After allowing a moratorium period to the struggling telecom sector, the government may grant more reprieve by abandoning its demand for spectrum charges of about ₹40,000 crore. On Monday, the government filed an affidavit in the Supreme Court stating that the decision to withdraw the batch of appeals against the telcos is being examined, seeing that the sector continues to face losses despite previous measures. It has asked for three weeks to arrive at a final decision.
After a change in policy under the UPA-II government, telcos were directed to pay one-time charges (or OTSC) for spectrum held beyond 4.4 Mhz. This change was brought in retrospectively, meaning companies that had acquired spectrum before the change in policy would also have to pay up. Telcos protested the move, which snowballed into one of the largest bones of contention between the sector and the Department of Telecommunications (DoT).

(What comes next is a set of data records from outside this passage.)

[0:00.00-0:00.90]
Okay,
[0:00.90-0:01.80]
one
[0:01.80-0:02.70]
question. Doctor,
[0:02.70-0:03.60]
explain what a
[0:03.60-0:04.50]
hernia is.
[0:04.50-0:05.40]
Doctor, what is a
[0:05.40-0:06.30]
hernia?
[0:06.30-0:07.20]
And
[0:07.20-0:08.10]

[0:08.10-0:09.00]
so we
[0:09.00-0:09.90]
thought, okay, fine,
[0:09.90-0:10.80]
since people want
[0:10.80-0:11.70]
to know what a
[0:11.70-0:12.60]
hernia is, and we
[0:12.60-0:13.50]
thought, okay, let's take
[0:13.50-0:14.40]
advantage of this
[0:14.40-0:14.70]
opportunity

Matters came to a head in 2019. The Telecom Disputes Appellate Tribunal (TDSAT) ruled that the charges could be imposed only prospectively, or going forward in time, from 1 January 2013 or the date the government notified this decision. The DoT sought to charge retrospectively from 1 July 2008. It subsequently appealed in the apex court against the Tribunal decision. The affidavit was filed under this case.

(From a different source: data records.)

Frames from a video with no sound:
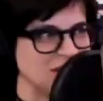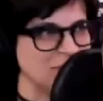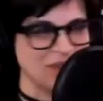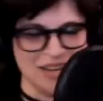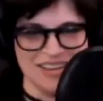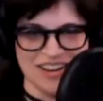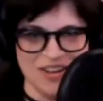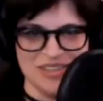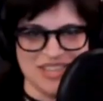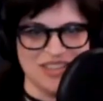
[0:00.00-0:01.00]
but no,
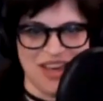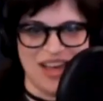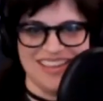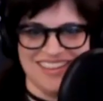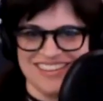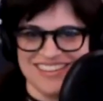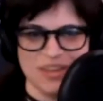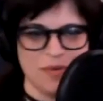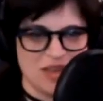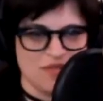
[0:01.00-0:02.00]
I still thought no,
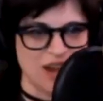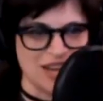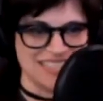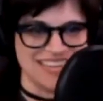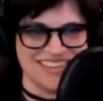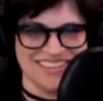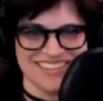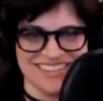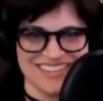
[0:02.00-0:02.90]
the way I'm, you phrased it. I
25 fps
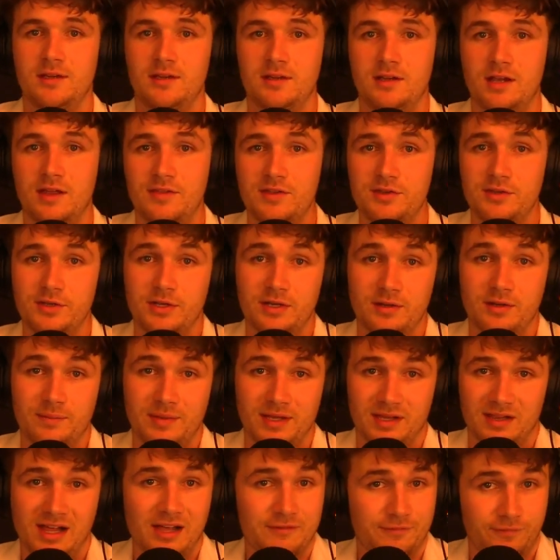and then you're going to be a
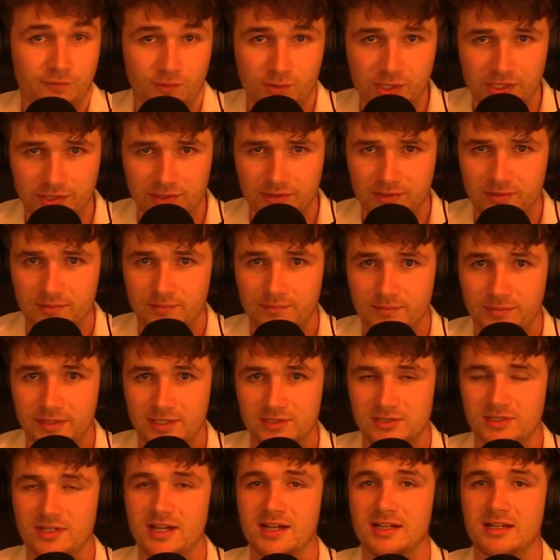lot freer, because
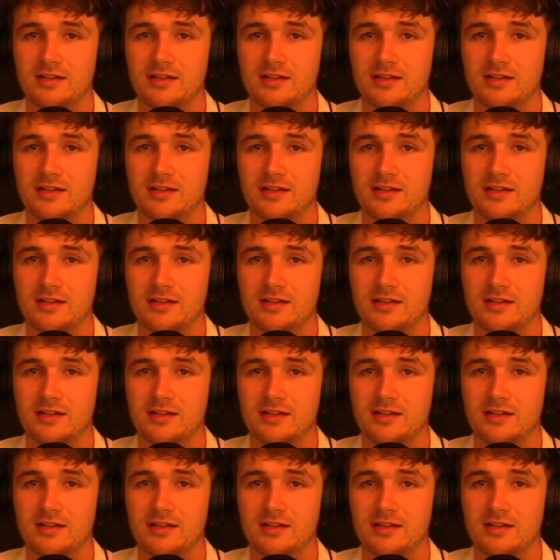you're not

There was a time when the telecom sector was populated with several names. With the emergence of Jio, many shut shop, leaving the industry to three players. Now, with reports of financial stress on Vi, a duopoly seems like a daunting reality (no one is really paying attention to BSNL here). This is a reality that the government seeks to avoid, which explains the moratorium period (which also helps Vi the most), and its new found willingness to let go of spectrum dues. Will this help the company stay afloat?